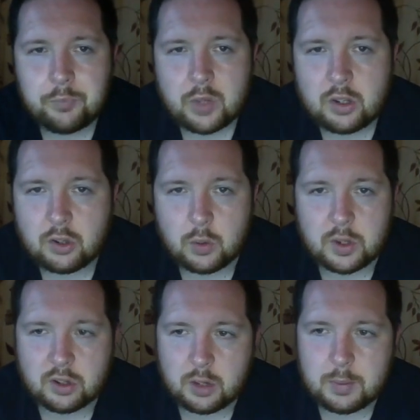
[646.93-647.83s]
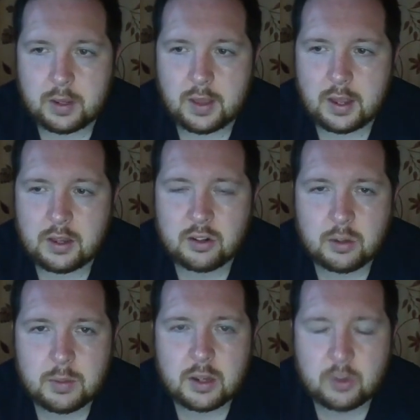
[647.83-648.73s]
So he's going to be there.
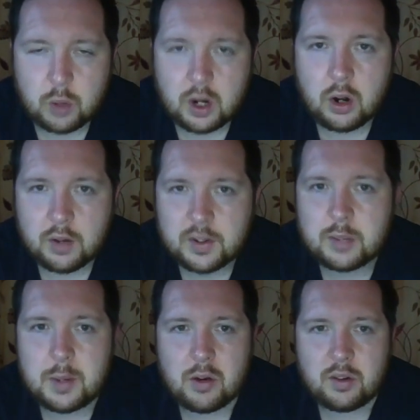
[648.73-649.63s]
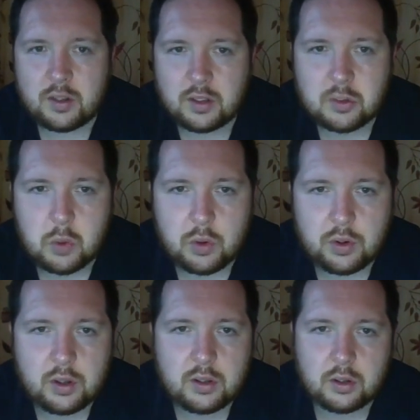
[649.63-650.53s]
There's quite a lot of experience in the squad,
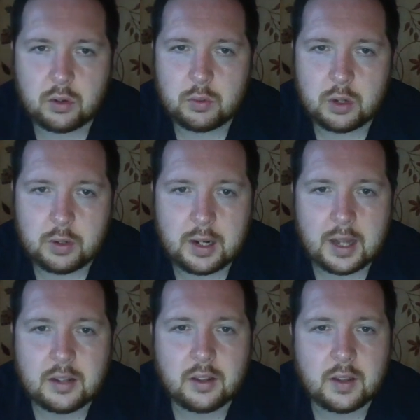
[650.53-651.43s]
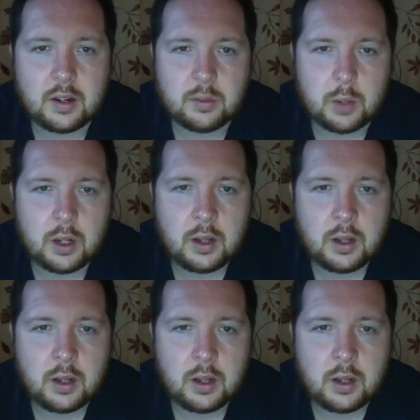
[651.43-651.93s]
so he'll add to that as well.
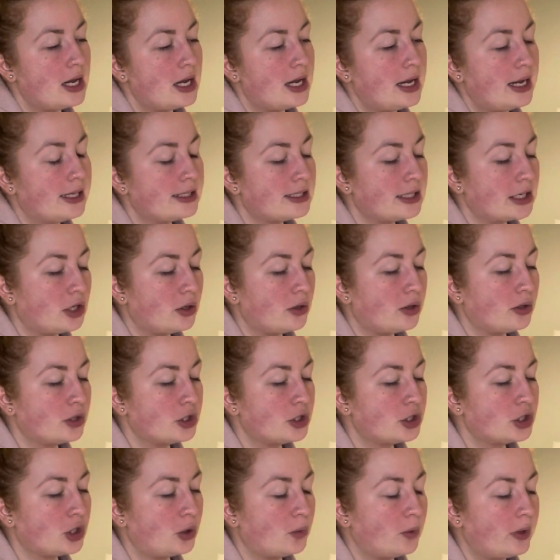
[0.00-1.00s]
It's like you're
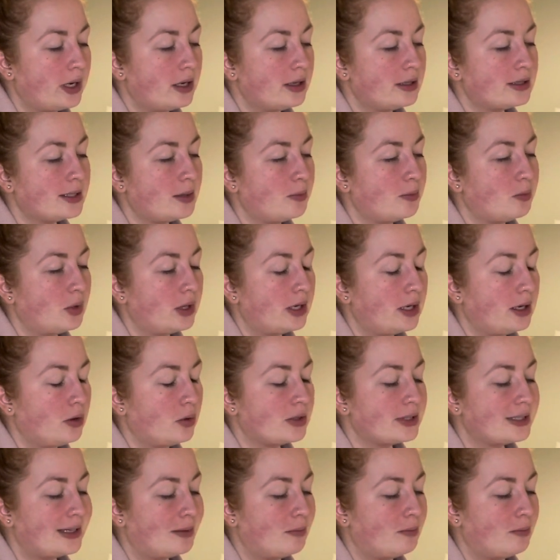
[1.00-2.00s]
showing someone or
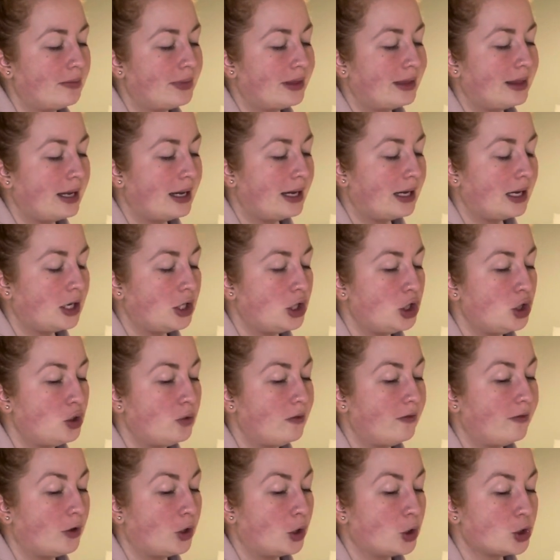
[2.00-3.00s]
something a
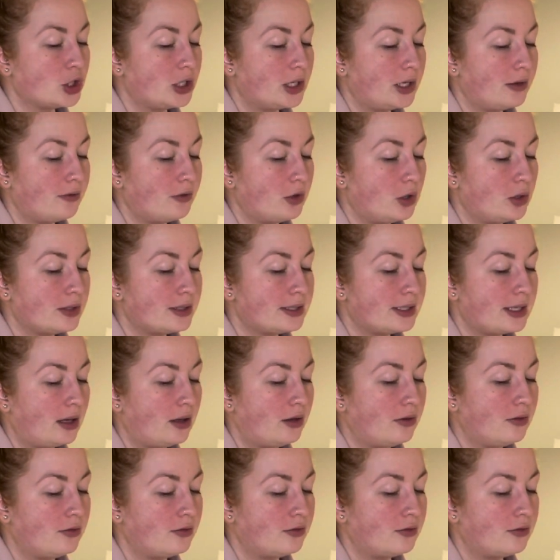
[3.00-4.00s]
new version of
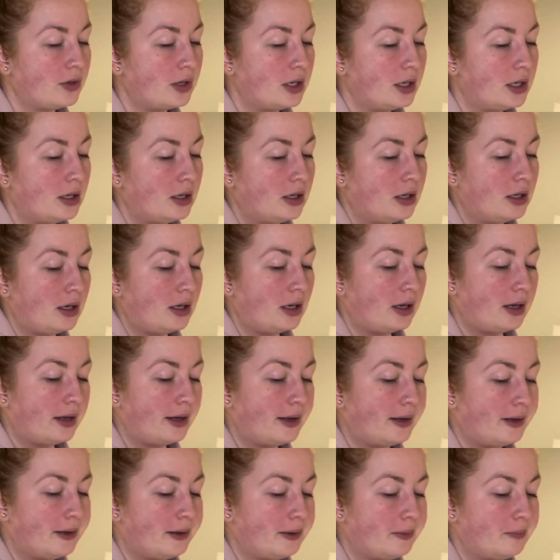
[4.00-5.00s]
yourself.
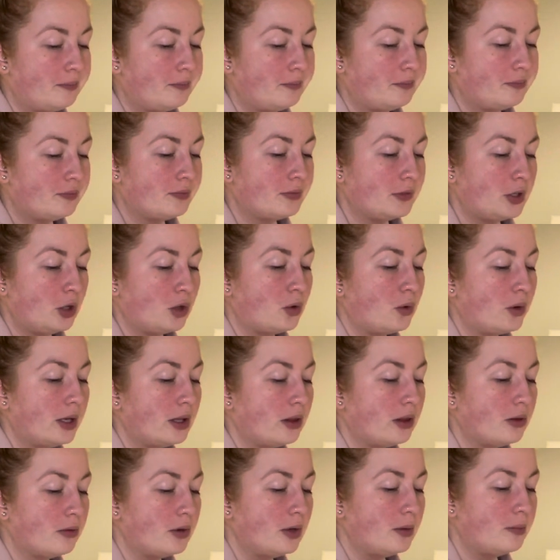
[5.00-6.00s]
You're
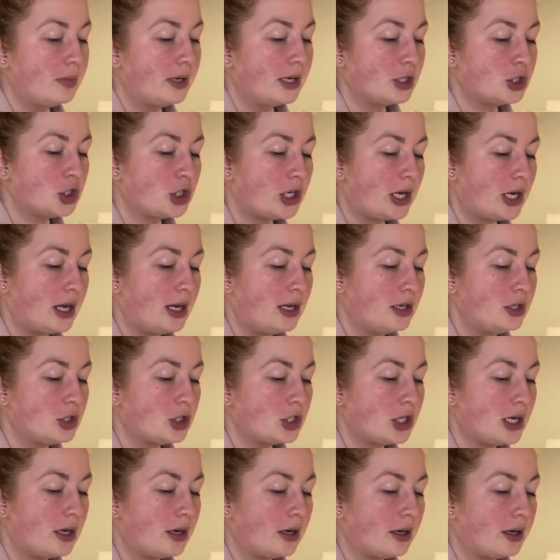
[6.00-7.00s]
going through a big change
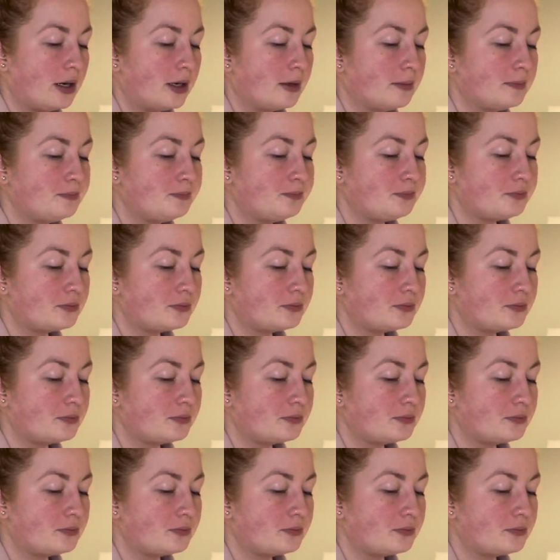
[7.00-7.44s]
here.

EXERCISE PROMPT: Leave the images out and output the remaining material exactly as it stands.

RESULT FOR THIS EXERCISE:
[646.93-647.83s]
[647.83-648.73s]
So he's going to be there.
[648.73-649.63s]
[649.63-650.53s]
There's quite a lot of experience in the squad,
[650.53-651.43s]
[651.43-651.93s]
so he'll add to that as well.
[0.00-1.00s]
It's like you're
[1.00-2.00s]
showing someone or
[2.00-3.00s]
something a
[3.00-4.00s]
new version of
[4.00-5.00s]
yourself.
[5.00-6.00s]
You're
[6.00-7.00s]
going through a big change
[7.00-7.44s]
here.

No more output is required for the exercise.